- [Provided records]:
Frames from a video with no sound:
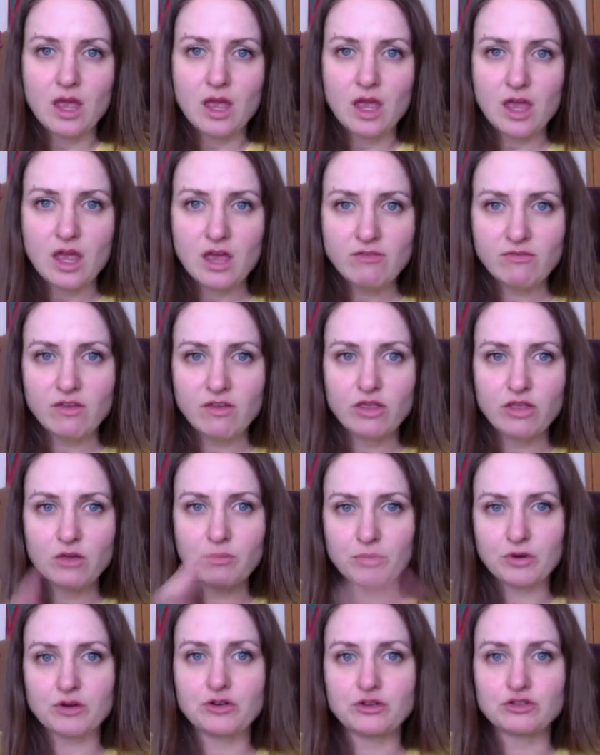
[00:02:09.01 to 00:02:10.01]
If the
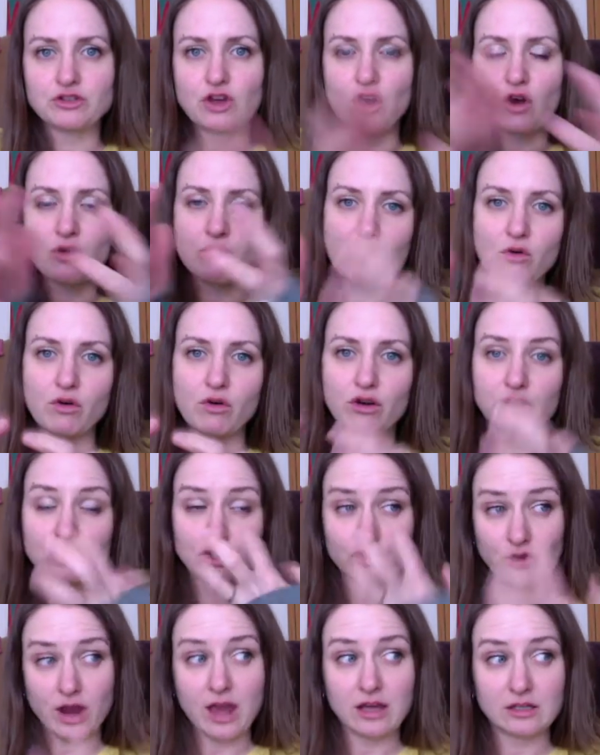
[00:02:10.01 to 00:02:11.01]
birds are more
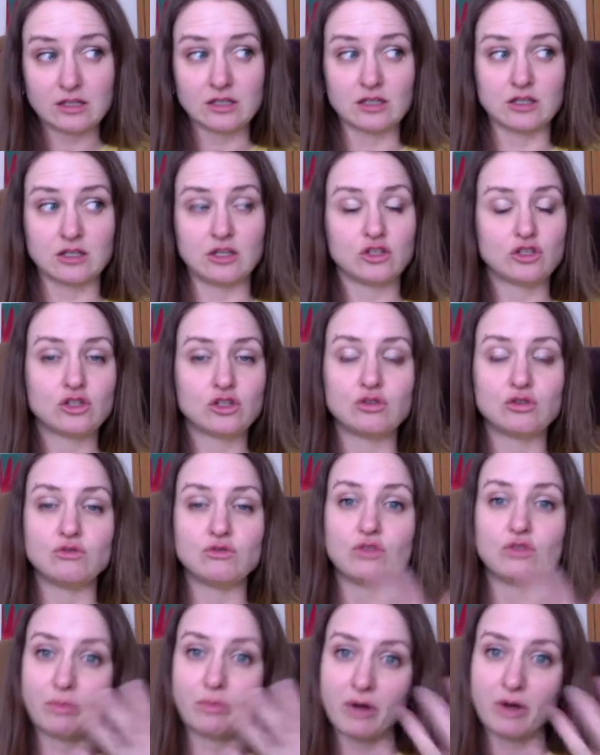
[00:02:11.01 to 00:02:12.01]
attracted
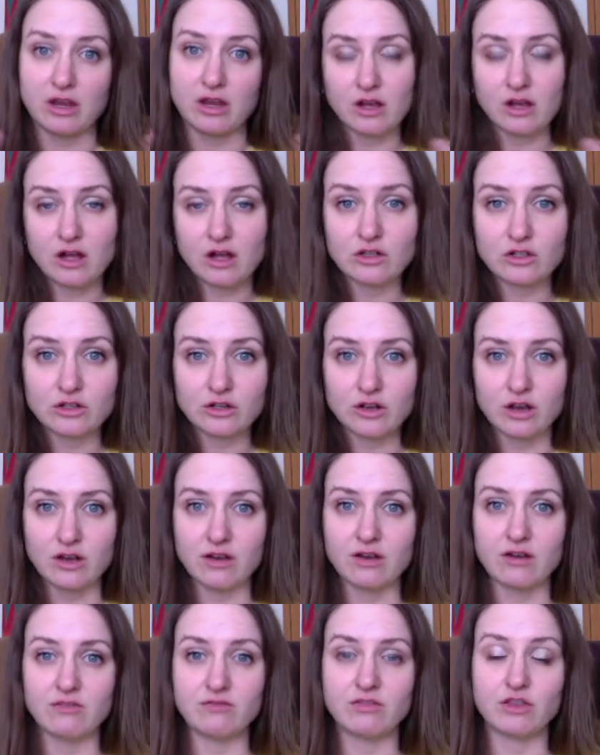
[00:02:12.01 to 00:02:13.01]
to the bright color
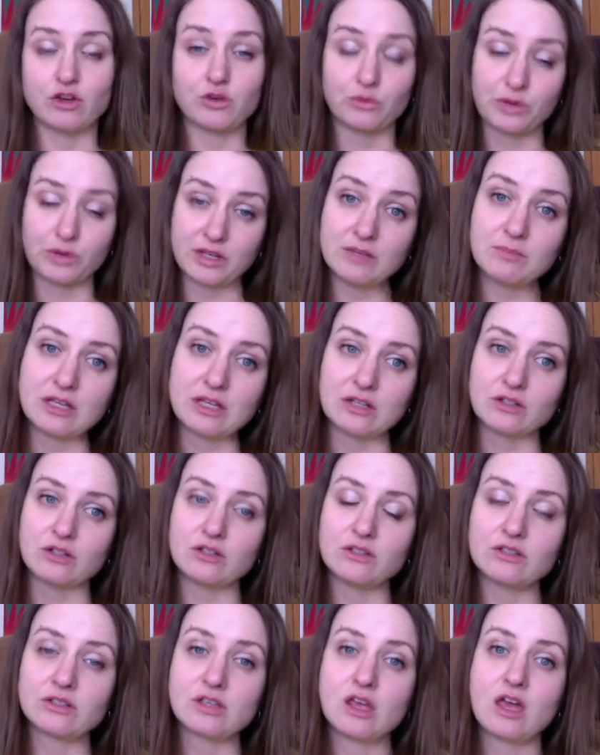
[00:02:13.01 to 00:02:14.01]
of the green
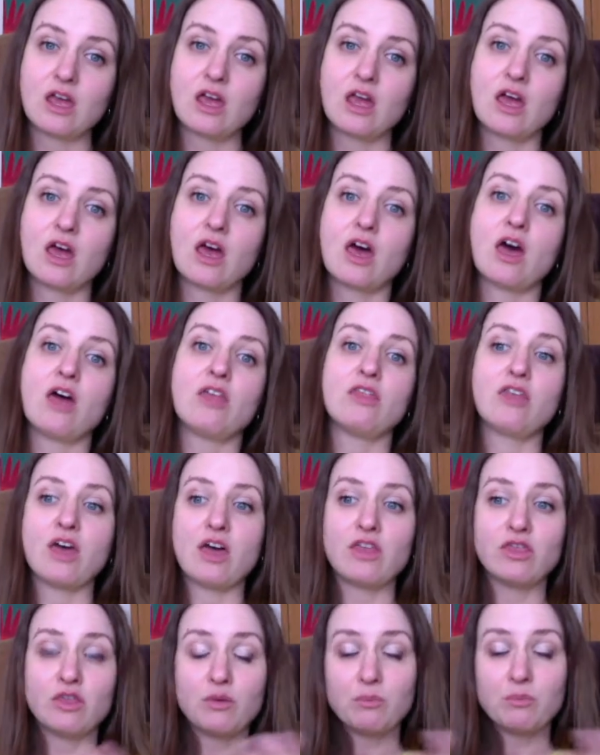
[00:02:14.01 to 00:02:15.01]
beetles,
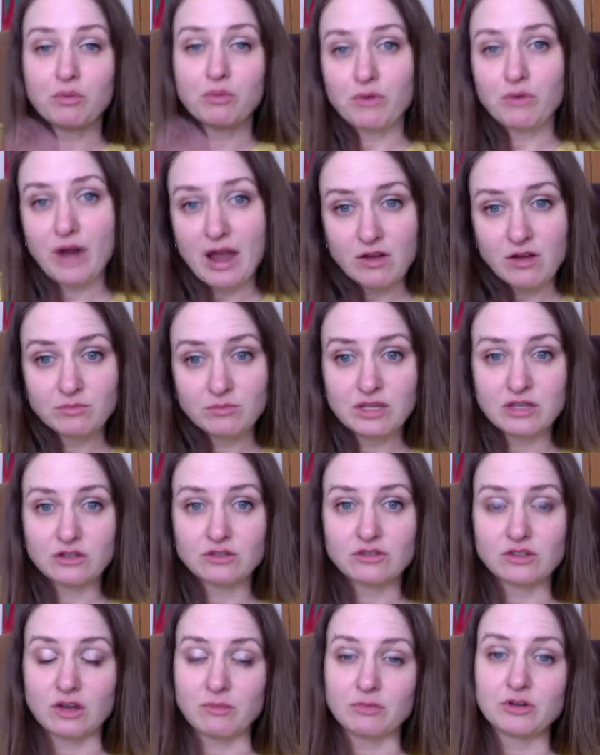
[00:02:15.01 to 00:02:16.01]
then the brown
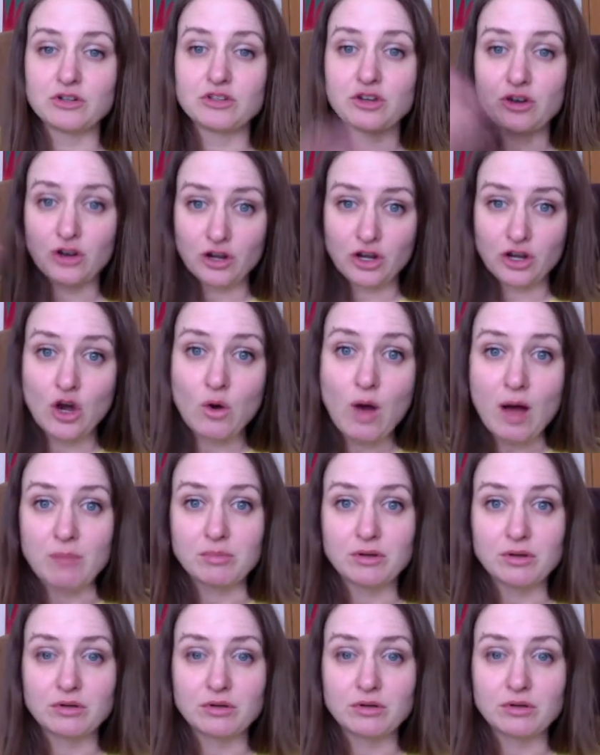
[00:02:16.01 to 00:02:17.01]
beetles' numbers are going to go
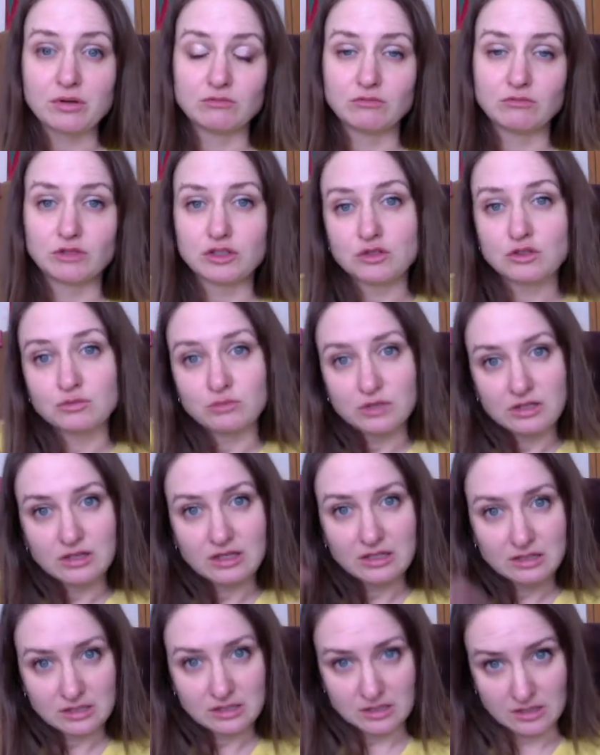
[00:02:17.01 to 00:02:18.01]
up, which we
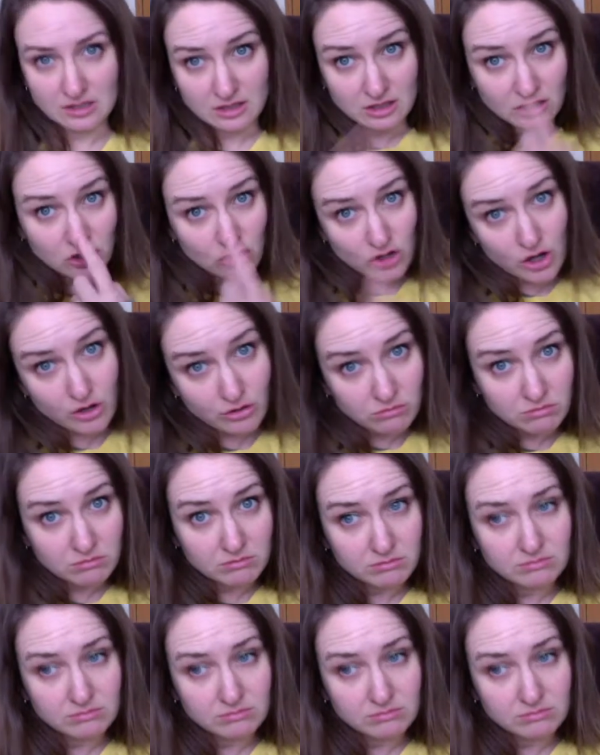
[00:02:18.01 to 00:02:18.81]
can see in this chart.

- [Work instruction]: Your copy should repeat each entry above exactly but contain no pictures.

- [Task result]:
Frames from a video with no sound:
[00:02:09.01 to 00:02:10.01]
If the
[00:02:10.01 to 00:02:11.01]
birds are more
[00:02:11.01 to 00:02:12.01]
attracted
[00:02:12.01 to 00:02:13.01]
to the bright color
[00:02:13.01 to 00:02:14.01]
of the green
[00:02:14.01 to 00:02:15.01]
beetles,
[00:02:15.01 to 00:02:16.01]
then the brown
[00:02:16.01 to 00:02:17.01]
beetles' numbers are going to go
[00:02:17.01 to 00:02:18.01]
up, which we
[00:02:18.01 to 00:02:18.81]
can see in this chart.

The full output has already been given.